The project, one of eight Prosperity Partnerships, will study how digital twins, robotic monitoring, smart materials and data science can work together to develop a connected physical and digital road infrastructure system.
Titled Digital Roads, the project aims to improve the cost, time, quality, safety, sustainability, and resilience performance of expressways.
According to the team, the goal is to deliver roads made out of smart materials that can measure and monitor their own performance over time. The researchers will use graphene infused concrete coatings to enable self-sensing on both the road surface and the median barrier, informing the road’s digital twin through robotic monitoring.

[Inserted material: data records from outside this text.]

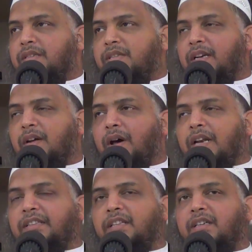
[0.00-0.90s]
சென்ற
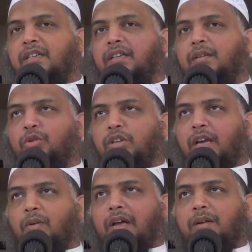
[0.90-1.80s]
வாரத்திற்கு
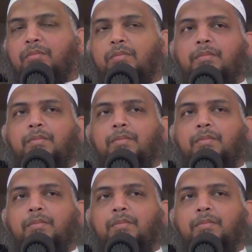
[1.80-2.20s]
முந்தைய வாரம்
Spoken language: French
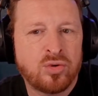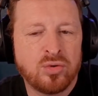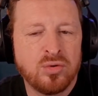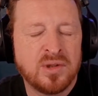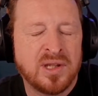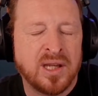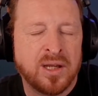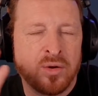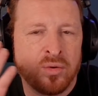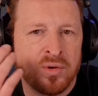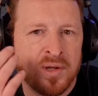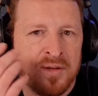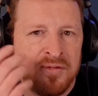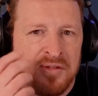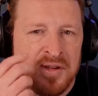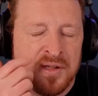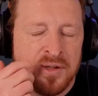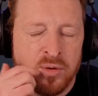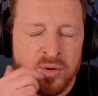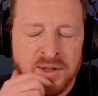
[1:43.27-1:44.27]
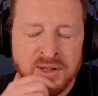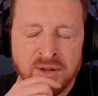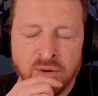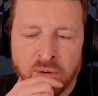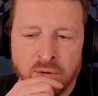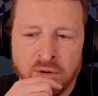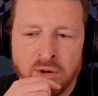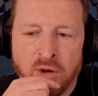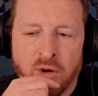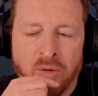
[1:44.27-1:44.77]
truc et qu'on les fait de Link
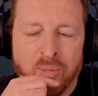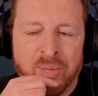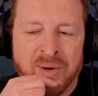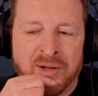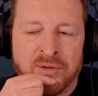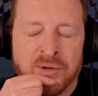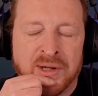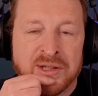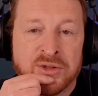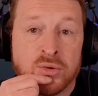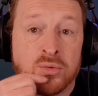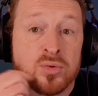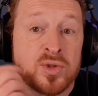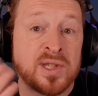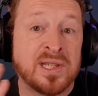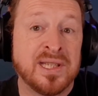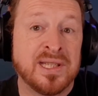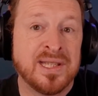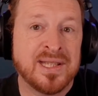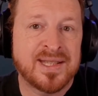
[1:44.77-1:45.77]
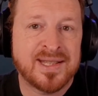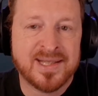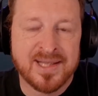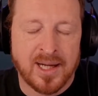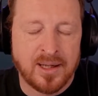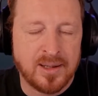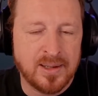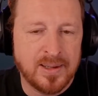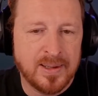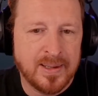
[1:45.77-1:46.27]
Kroger en plein dans la tronche qui disent
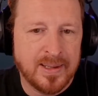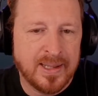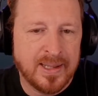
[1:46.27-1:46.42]
ça.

These self-sensing and self-healing materials, along with a wide range of measured data, will inform the data-science enabled digital processes, resulting in making better design, construction, maintenance, and operation predictions.
Researchers hope this will make roads considerably less expensive, more reliable, and safer, allowing highways agencies and councils to identify when repair work is needed.
Project led, Ioannis Brilakis, Laing O’Rourke Reader in Construction Engineering at the University of Cambridge, said: “Digital Roads is the beacon of our broader £15 million Digital Roads of the Future initiative, that also includes the £5.9 million EU MSCA Cofund Futureroads Fellowships Programme and other programmes, aimed at jump-starting the digital transformation of our roads sector.
“Combined, these programmes will build a critical mass of over 50 researchers at Cambridge over the next five years, working collaboratively with Highways England, Costain and many other industry partners to rethink roads delivery and management, deliver impact directly to all partners involved, and set the foundations for a long-term Institute on the Future of Roads.”
The business-led £8.6m research project is being supported by the Engineering and Physical Sciences Research Council, part of UK Research and Innovation.